What you should do:
Your reply should hold the line containing "[00:19:51.83 to 00:19:52.33]" and every later line of the records, reproduced exactly, and no other lines.

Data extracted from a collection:

*** Begin section ***

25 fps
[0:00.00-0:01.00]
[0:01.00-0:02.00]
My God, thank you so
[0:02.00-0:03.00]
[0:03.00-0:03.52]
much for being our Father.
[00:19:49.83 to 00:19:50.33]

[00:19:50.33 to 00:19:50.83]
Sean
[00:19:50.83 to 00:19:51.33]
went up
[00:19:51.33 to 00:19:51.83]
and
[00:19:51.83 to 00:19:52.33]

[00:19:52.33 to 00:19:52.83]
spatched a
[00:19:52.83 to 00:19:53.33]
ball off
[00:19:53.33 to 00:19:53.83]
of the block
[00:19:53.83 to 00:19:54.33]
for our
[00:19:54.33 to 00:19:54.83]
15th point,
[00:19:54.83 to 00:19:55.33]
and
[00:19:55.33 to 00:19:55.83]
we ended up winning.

*** End section ***

Output for this task:
[00:19:51.83 to 00:19:52.33]

[00:19:52.33 to 00:19:52.83]
spatched a
[00:19:52.83 to 00:19:53.33]
ball off
[00:19:53.33 to 00:19:53.83]
of the block
[00:19:53.83 to 00:19:54.33]
for our
[00:19:54.33 to 00:19:54.83]
15th point,
[00:19:54.83 to 00:19:55.33]
and
[00:19:55.33 to 00:19:55.83]
we ended up winning.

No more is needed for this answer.